Berdasarkan sensus pertanian 2003-2013, per menitnya terdapat 1 RTP dan 0,25 hektare tanah pertanian hilang, beralih fungsi ke sektor lain. Sehingga bila dihitung, per harinya terdapat sekitar 353 hektare tanah pertanian yang beralih fungsi menjadi non-pertanian dan 1.408 rumah tangga petani yang beralih profesi.
Pembiaran Konflik Agraria
KPA menganggap RUU Pertanahan tidak mengusung niat untuk menyelesaikan konflik agraria struktural di semua sektor. Termasuk konflik di sektor perkebunan, kehutanan, pertambangan dan sejumlah sektor lainnya.

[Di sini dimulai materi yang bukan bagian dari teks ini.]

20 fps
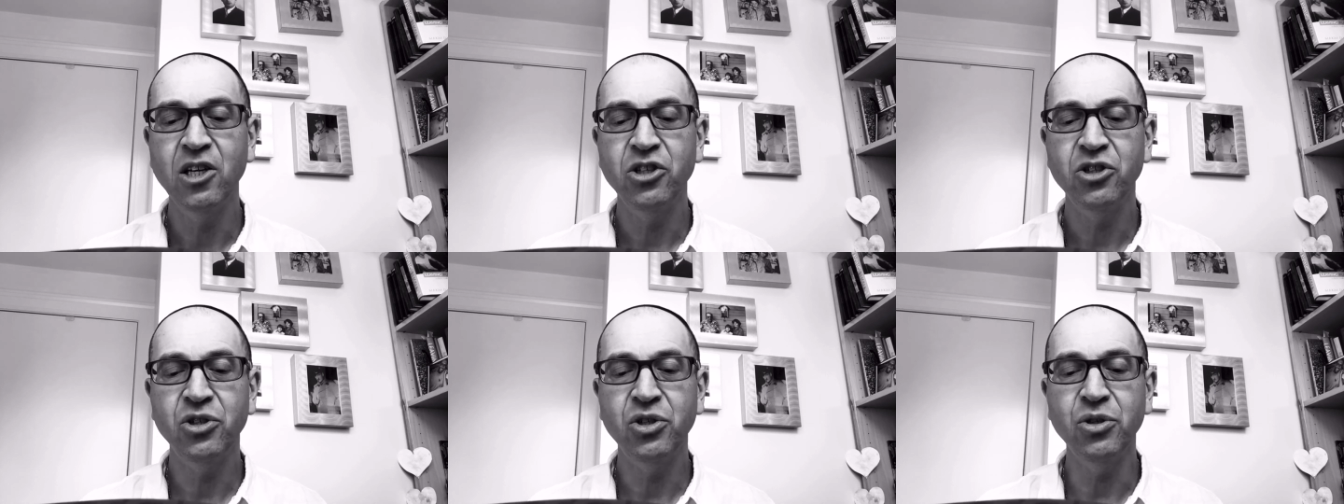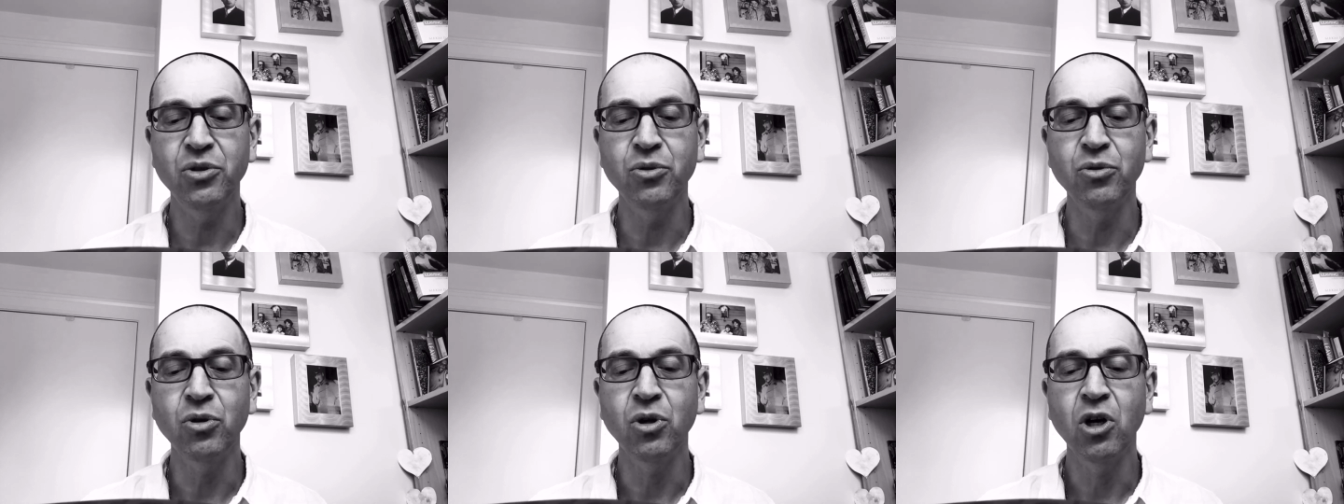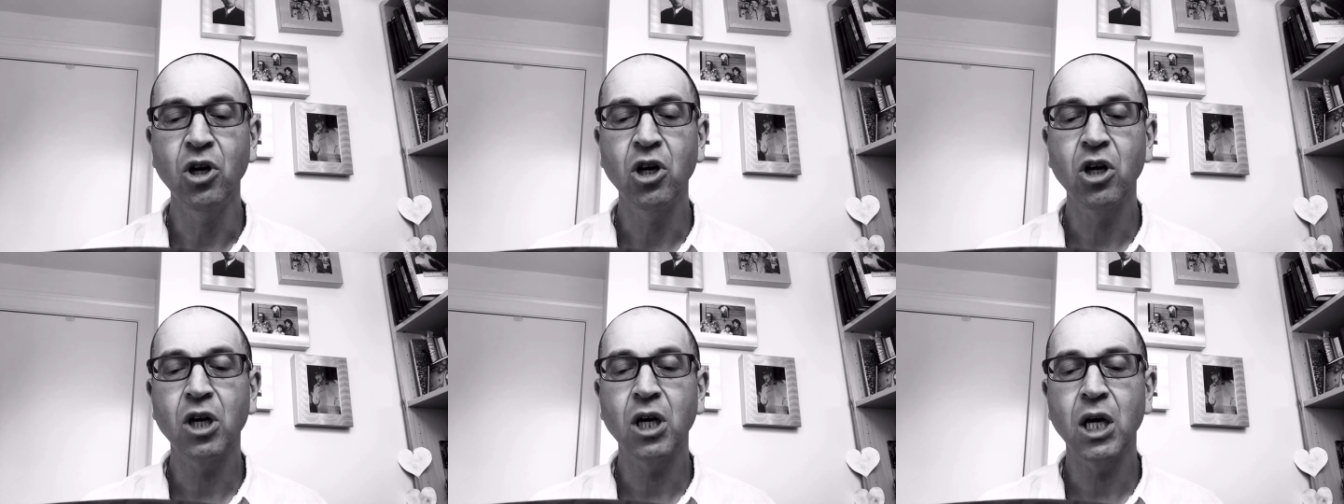to
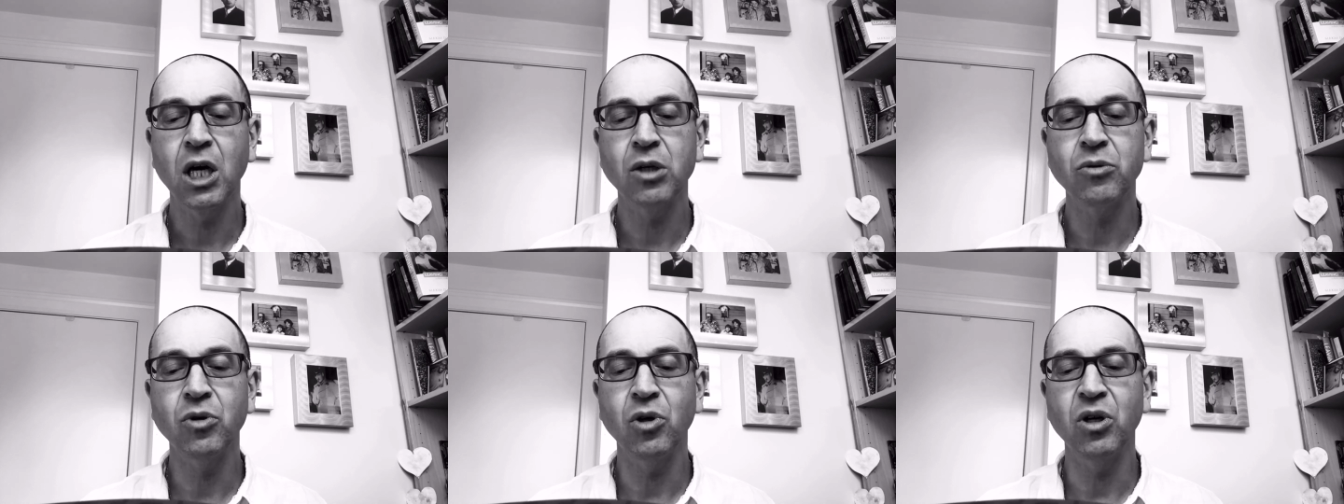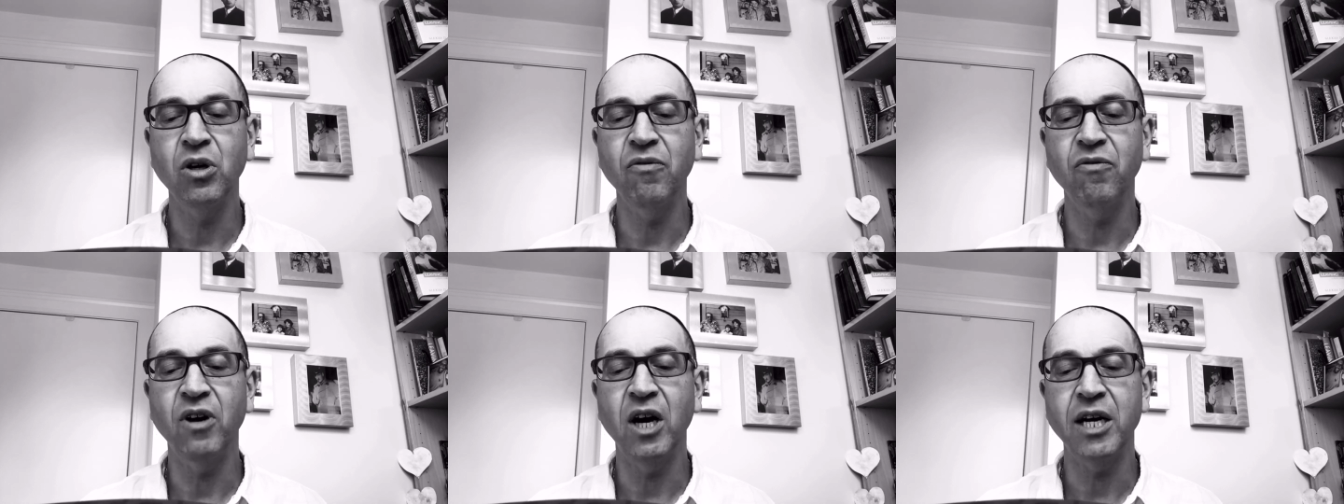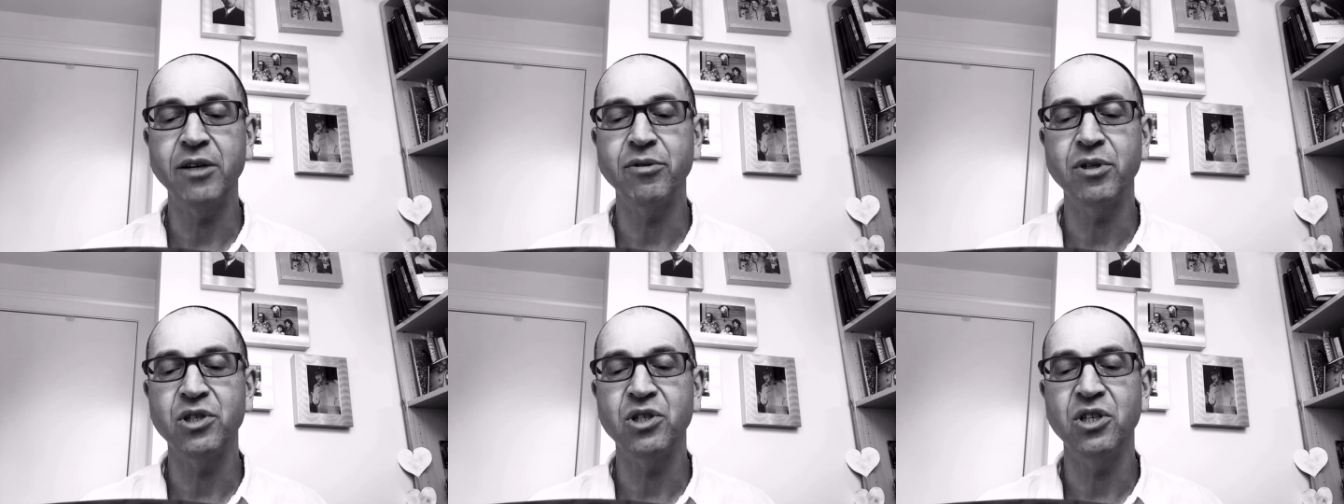
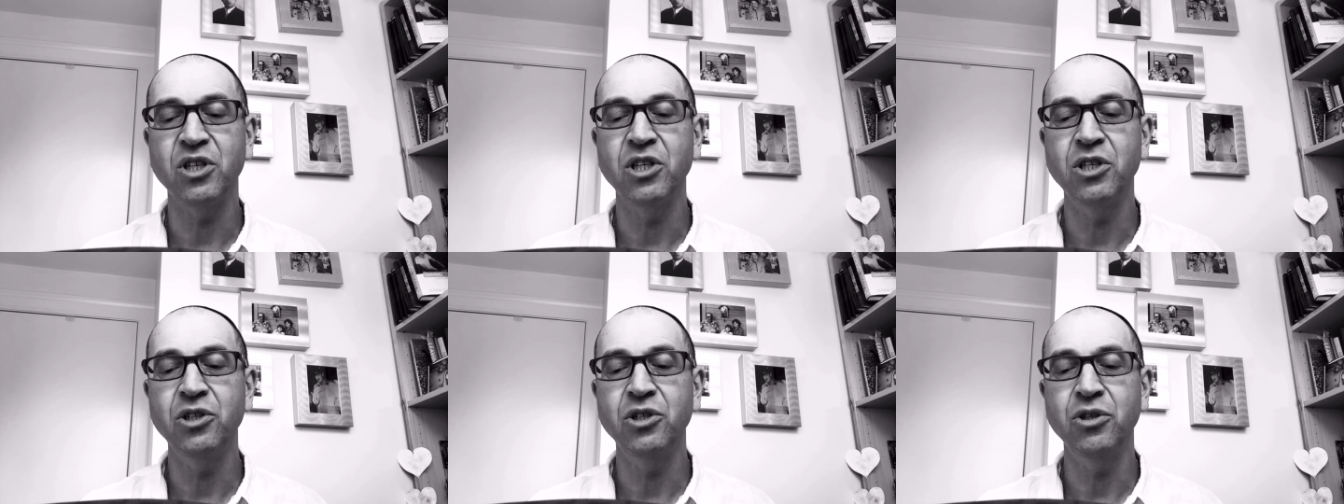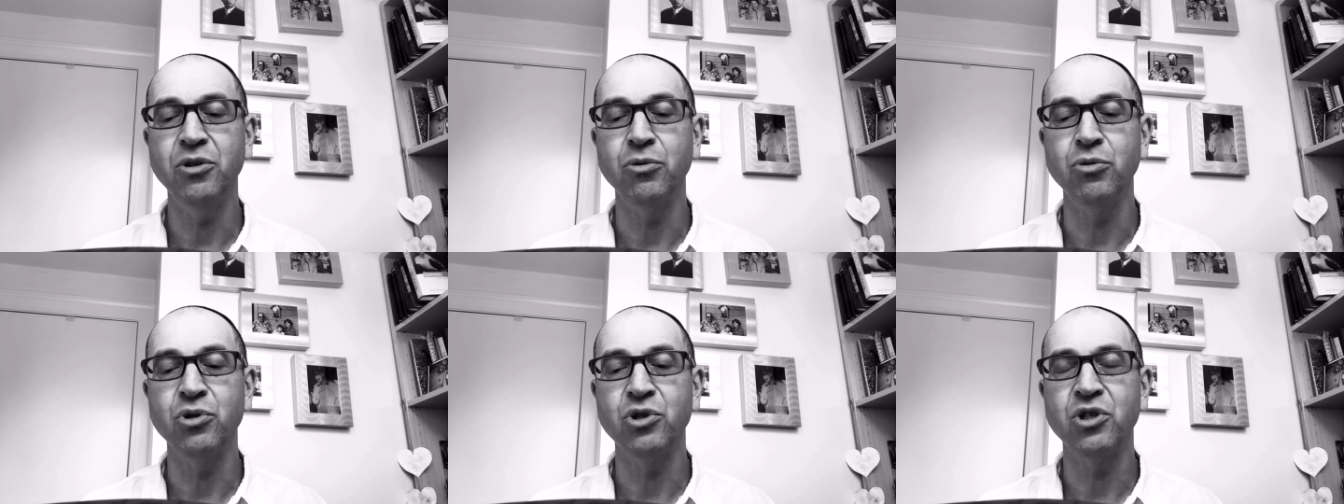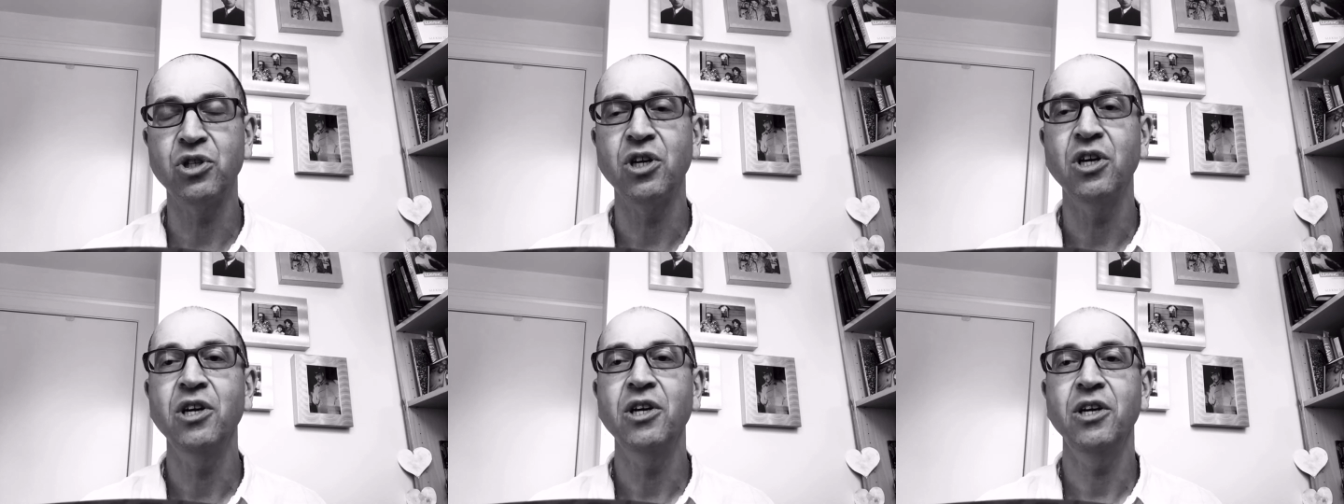
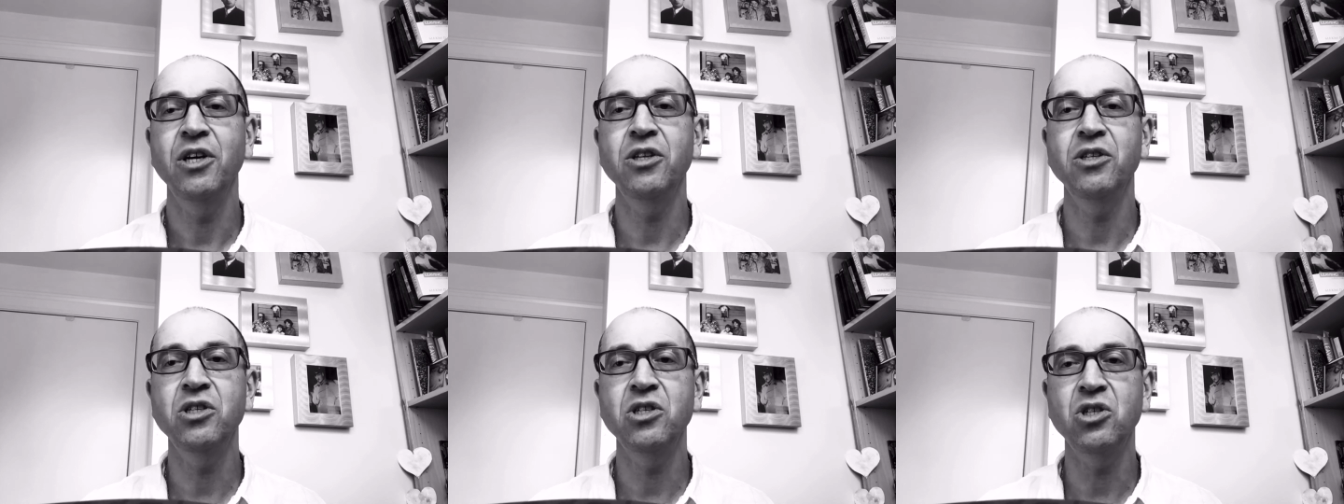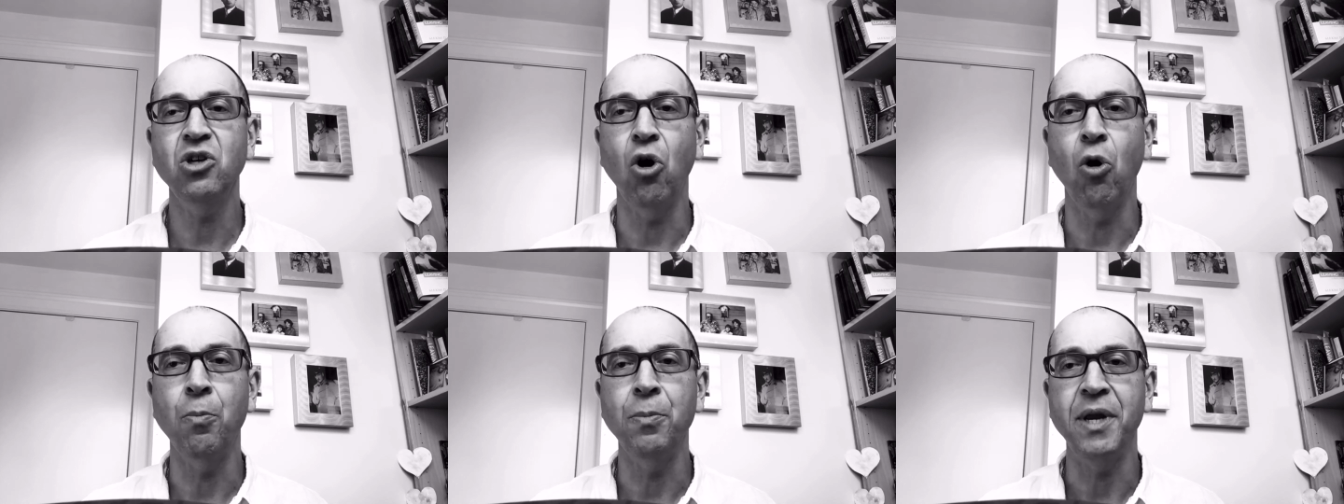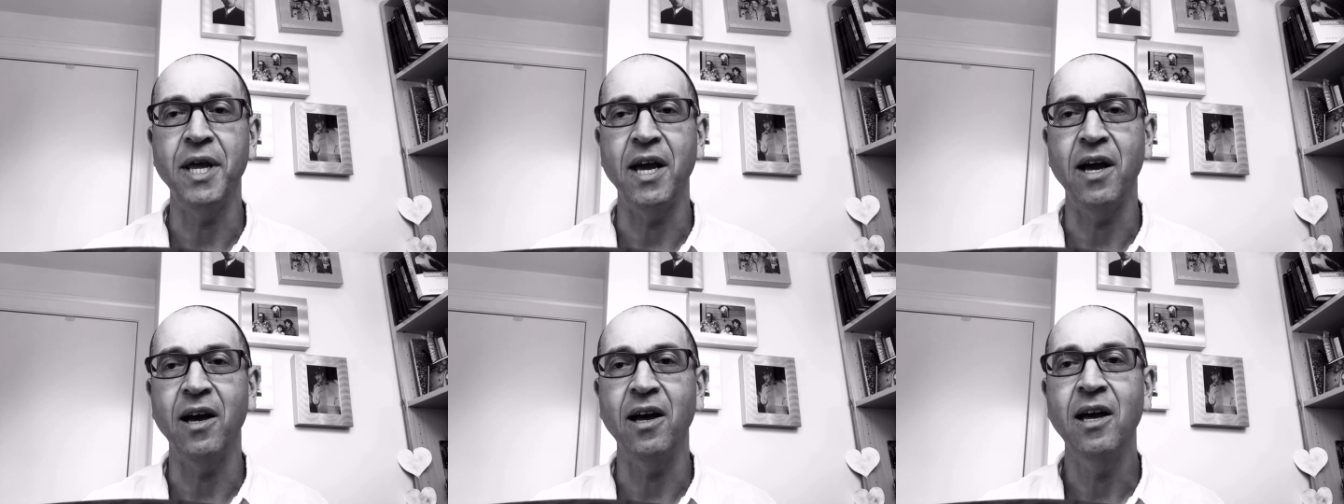Coronavirus-Induced
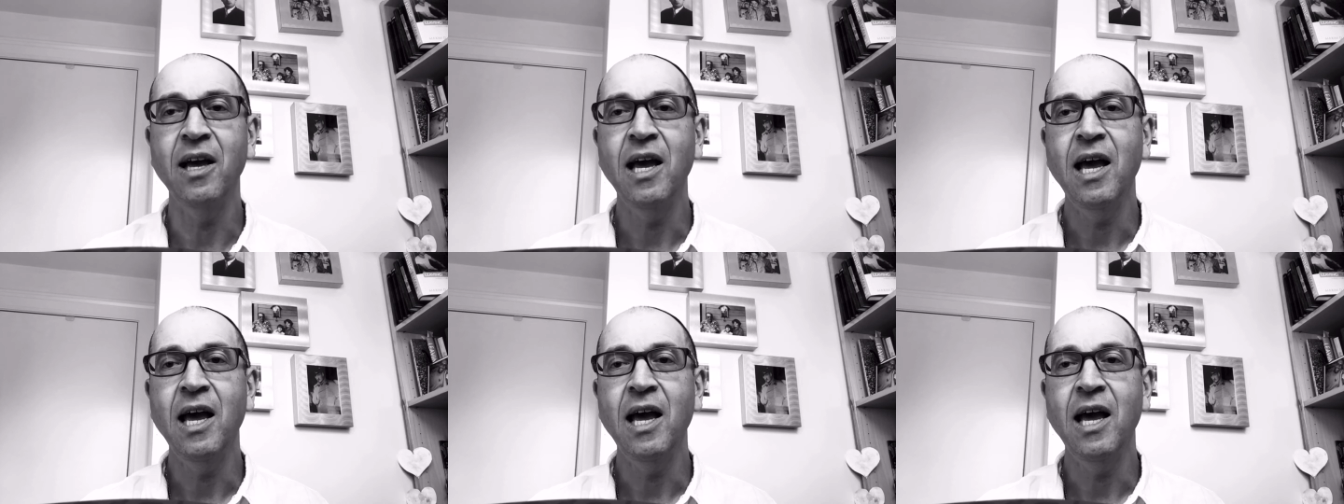Insomnia.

“Terdapat beberapa pasal dalam RUU Pertanahan yang dapat memperbesar potensi terjadinya konflik.”
Dewi Kartika menuturkan, RUU Pertanahan mengabaikan konflik agraria struktural dan menyederhanakannya menjadi sengketa pertanahan atau sengketa perdata biasa. Menawarkan penyelesaian musyawarah untuk mufakat melalui mekanisme mediasi.
“Ini cara-cara lama, kasuistik dan sektoral dan tak ada terobosan hukum. Sebagai alternatif RUUP akan membentuk pengadilan pertanahan. Pasal 82 sampai dengan 84 dan bab-bab lain yang memperbesar potensi terjadinya konflik,”
Sistem pengadilan pertanahan, lanjut Dewi, hanya akan mengukuhkan hak hak konsesi dan izin korporasi maupun negara, dan diskriminatif terhadap kelompok-kelompok rentan atau masyarakat kecil yang selama ini tidak dilindungi wilayah dan pemilikan tanahnya.
Menurut Dewi, penyelesaian puluhan ribu konflik agraria struktural memerlukan terobosan politik dan hukum dalam kerangka reforma agraria. Sehingga konflik agraria dapat dituntaskan secara utuh dan pemulihan hak hak korban dapat dilakukan.
“Urgensi pembentukan lembaga adhoc untuk penyelesaian konflik agraria dalam kerangka reforma agraria, yang bersifat lintas sektor dan otoritatif, yang langsung dipimpin oleh presiden.”